What you should do. Once the images are set aside, write out the rest of the records exactly.

Dataset entries:

──────────────────────────────

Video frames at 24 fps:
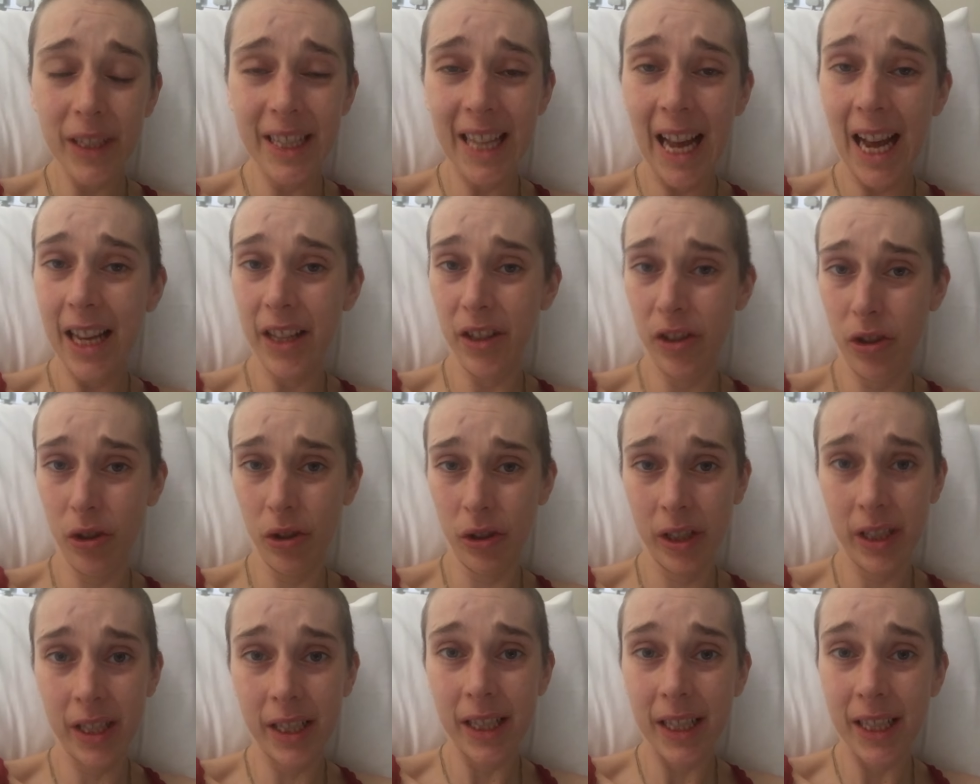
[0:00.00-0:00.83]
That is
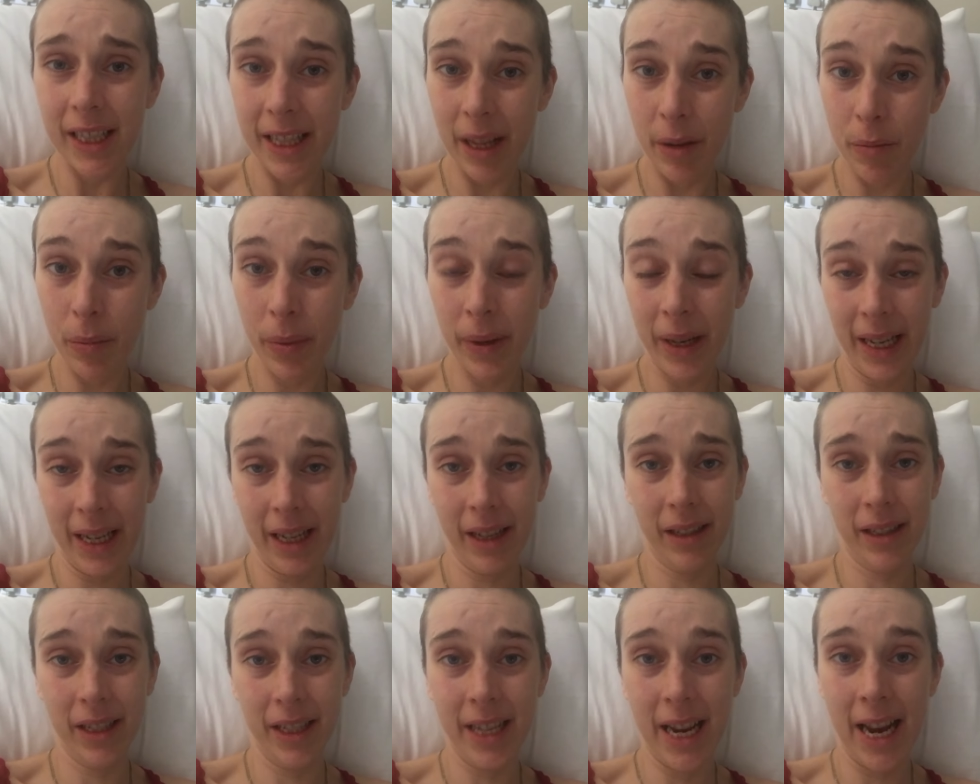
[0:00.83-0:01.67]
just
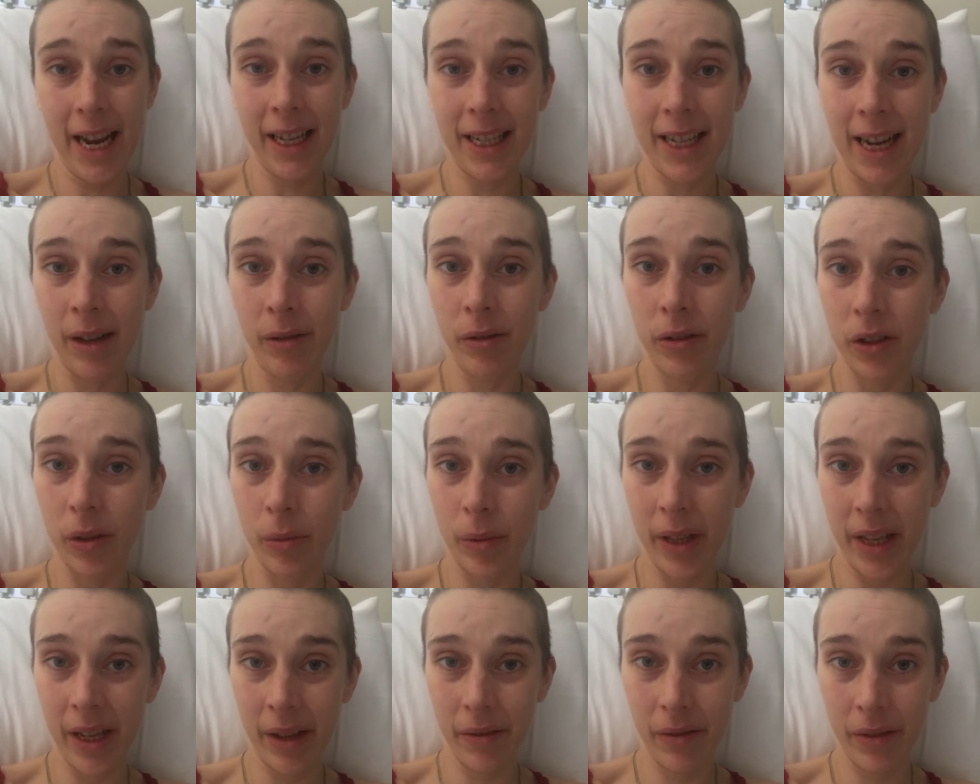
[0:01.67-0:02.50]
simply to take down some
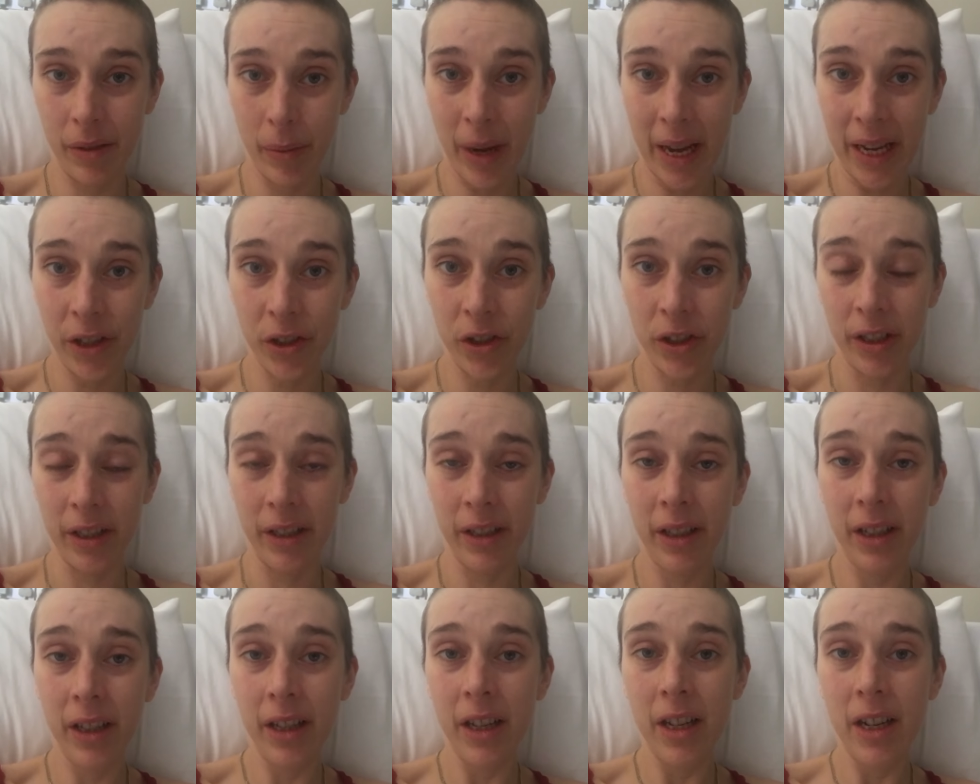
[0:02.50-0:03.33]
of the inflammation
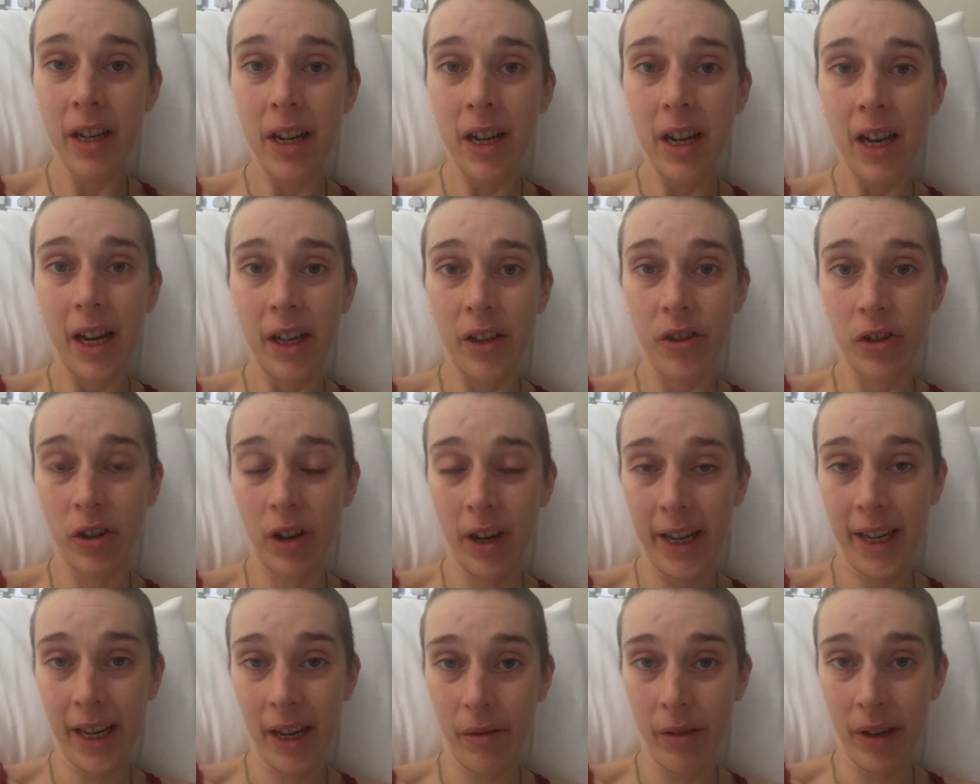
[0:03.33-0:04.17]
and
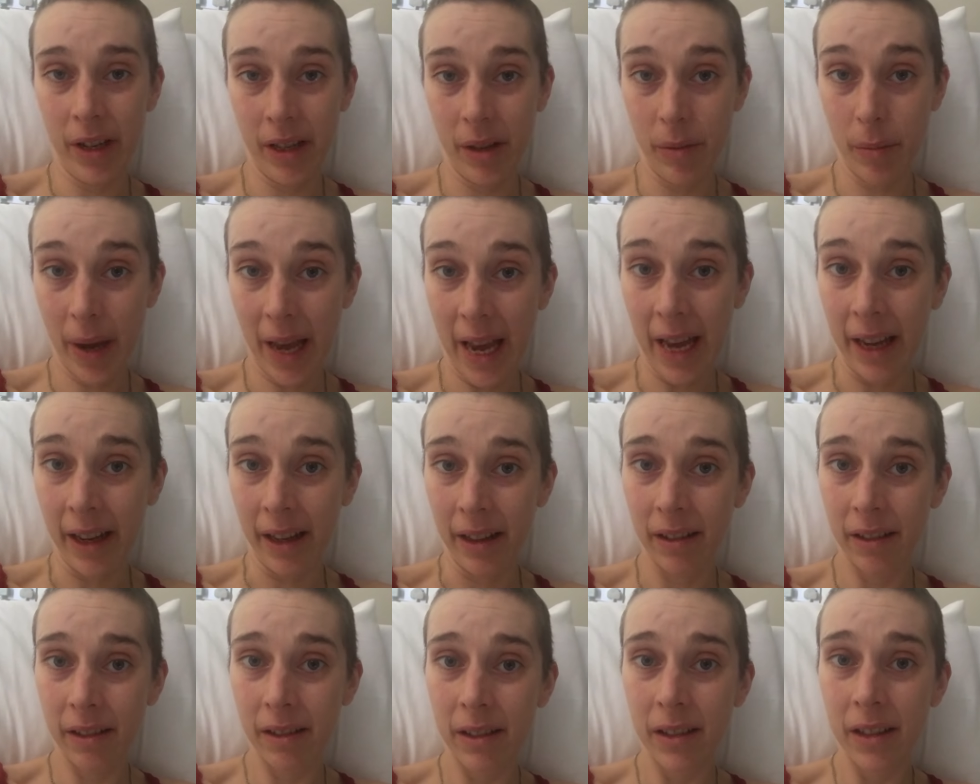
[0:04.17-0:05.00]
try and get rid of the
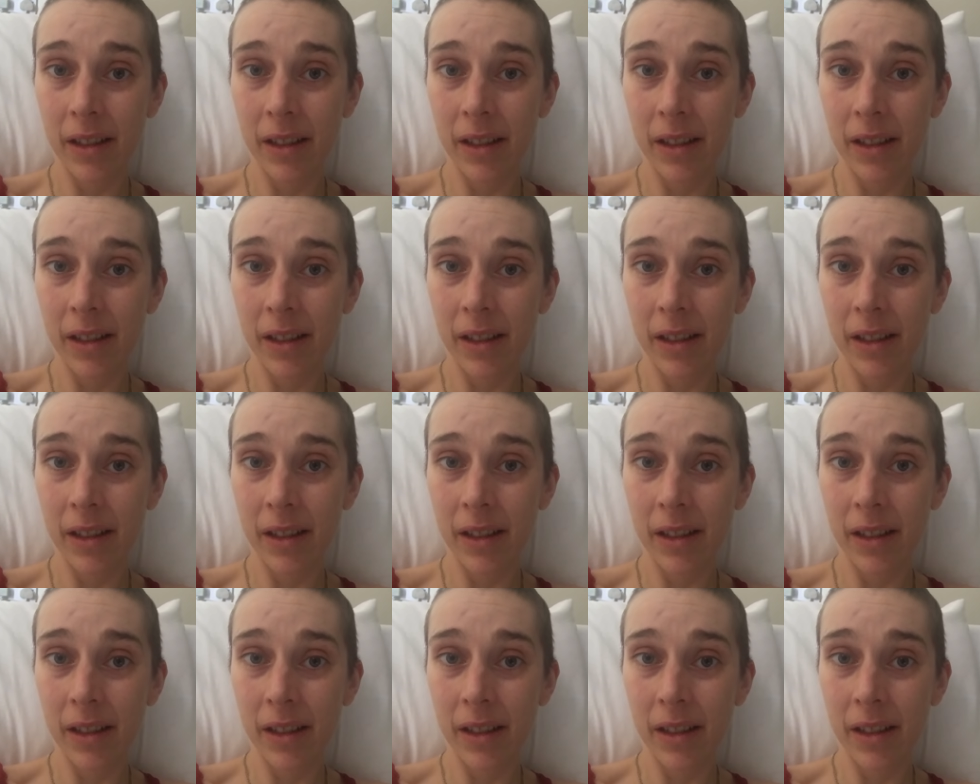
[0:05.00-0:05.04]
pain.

──────────────────────────────

Response to this exercise.
Video frames at 24 fps:
[0:00.00-0:00.83]
That is
[0:00.83-0:01.67]
just
[0:01.67-0:02.50]
simply to take down some
[0:02.50-0:03.33]
of the inflammation
[0:03.33-0:04.17]
and
[0:04.17-0:05.00]
try and get rid of the
[0:05.00-0:05.04]
pain.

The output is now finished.